Also der Code, den du oben beschrieben hast, funktioniert in TRANSACTION_SERIALIZABLE (grad nochmal ausprobiert, läuft bis zum Ende das Programm). Das Problem muss in 2 Connections, die auf dasselbe Tupel updaten, liegen, sodass das DBMS eine Sperre setzt, und da dann ein Deadlock eintritt... Und da habe ich keine Idee, wie ich das schaffe, das Programm dazu zu bekommen, bis zum Ende zu laufen...


----------



## Gayson (4. Feb 2007)

Was ich halt überhaupt nicht verstehe, ist, warum noch nicht mal das 1. Update klappt . Vom Prinzip her müsste doch 1. Update ausgeführt werden, und dass 2. abgebrochen oder verzögert werden?!


----------



## SlaterB (4. Feb 2007)

bist du denn sicher dass das erste nicht klappt?

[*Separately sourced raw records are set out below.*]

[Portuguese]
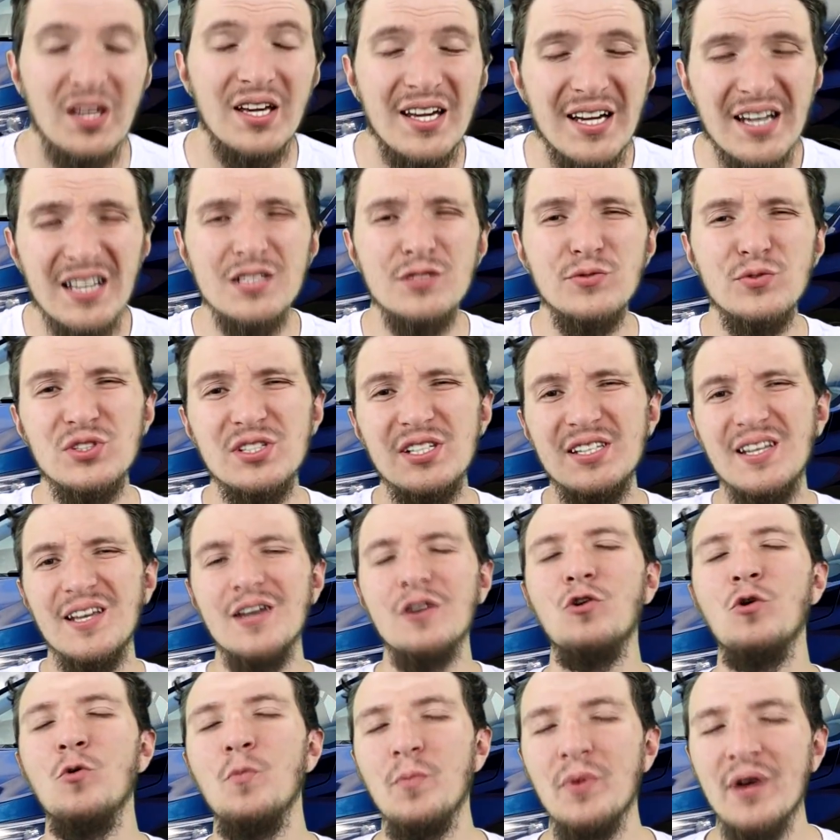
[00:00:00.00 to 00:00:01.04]
E caso você
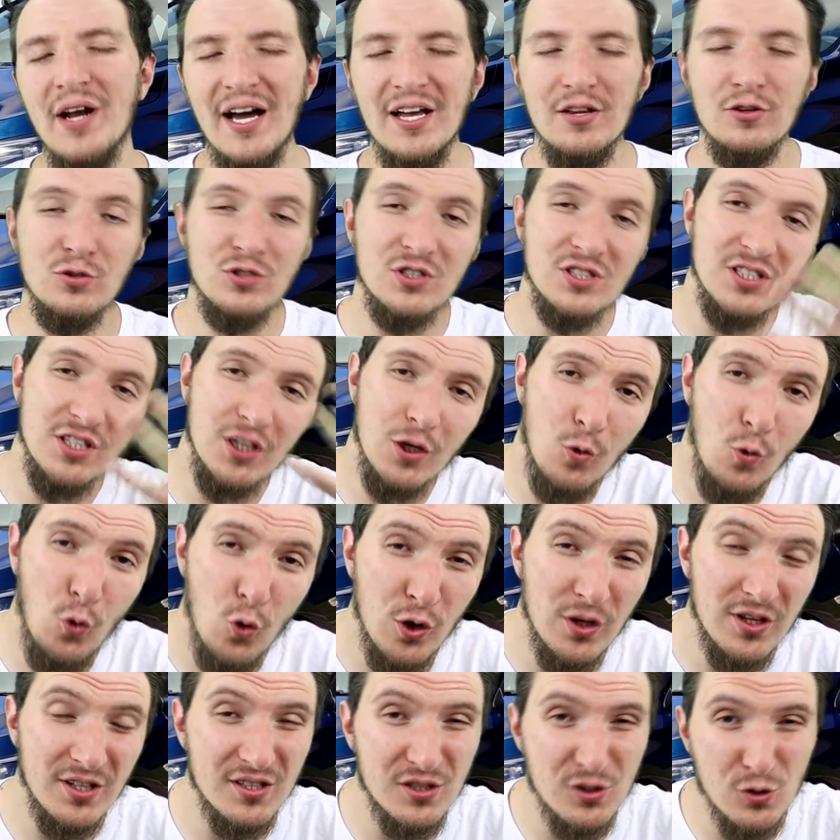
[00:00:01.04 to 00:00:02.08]
tenha comprado o seu
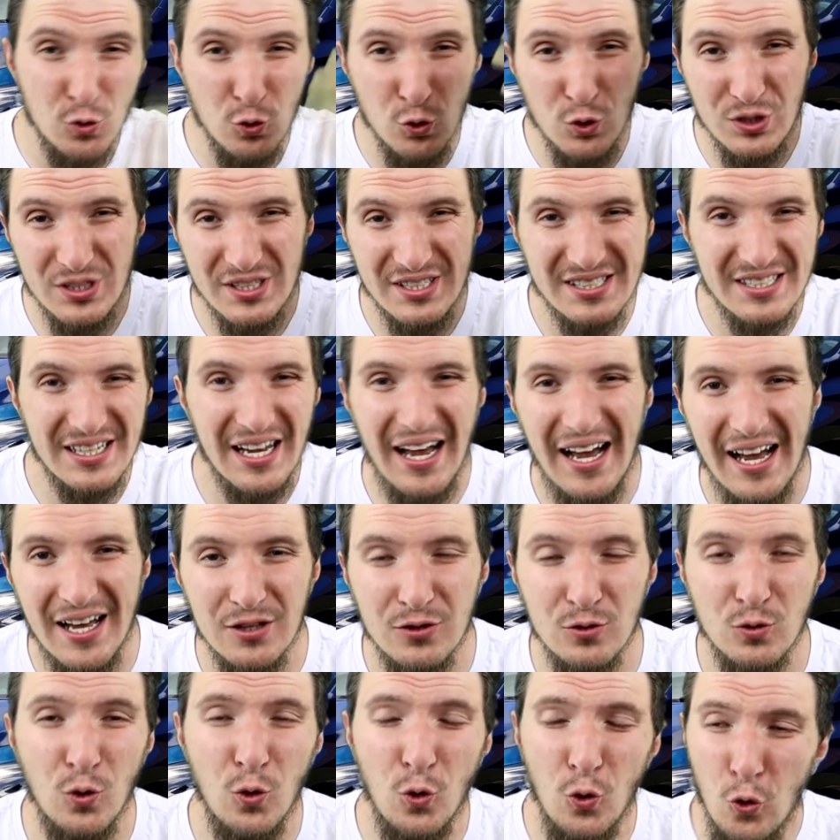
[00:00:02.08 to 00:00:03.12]
Onix
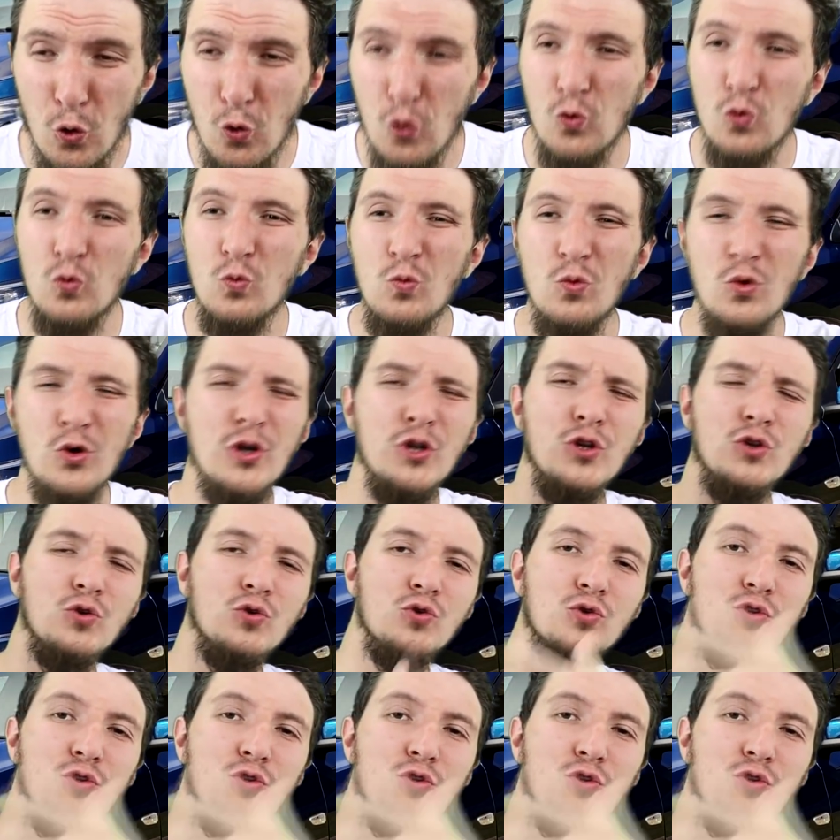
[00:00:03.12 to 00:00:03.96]
usado ou muito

wenn das erste allein klappt wann klappt es nicht mehr?
wenn du Connection2 erzeugst?
wenn du Connection2 auf TRANSACTION_SERIALIZABLE setzt? 
usw, teste Zeile um Zeile was los, was wann warum und wieso passiert,

wenn du hier zum zweiten Mal nur schreibst 'ich weiß nicht was los ist', 
dann habe ich auch keine Lust mehr das alles Punkt um Punkt abzufragen..

meine Vermutung:
con1.executeUpdate("UPDATE konten SET kontostand = 5 WHERE kontonr = 1"); 
funktioniert tadellos
(testen, ob danach ein System.out.println ausgeführt wird)

der Befehl danach blockiert aber, er wartet bis die erste Verbindung committed,

ewiges Warten kann man evtl. noch durch setzen eines Timeouts verhindern,
dazu kann ich persönlich nix genaues sagen


----------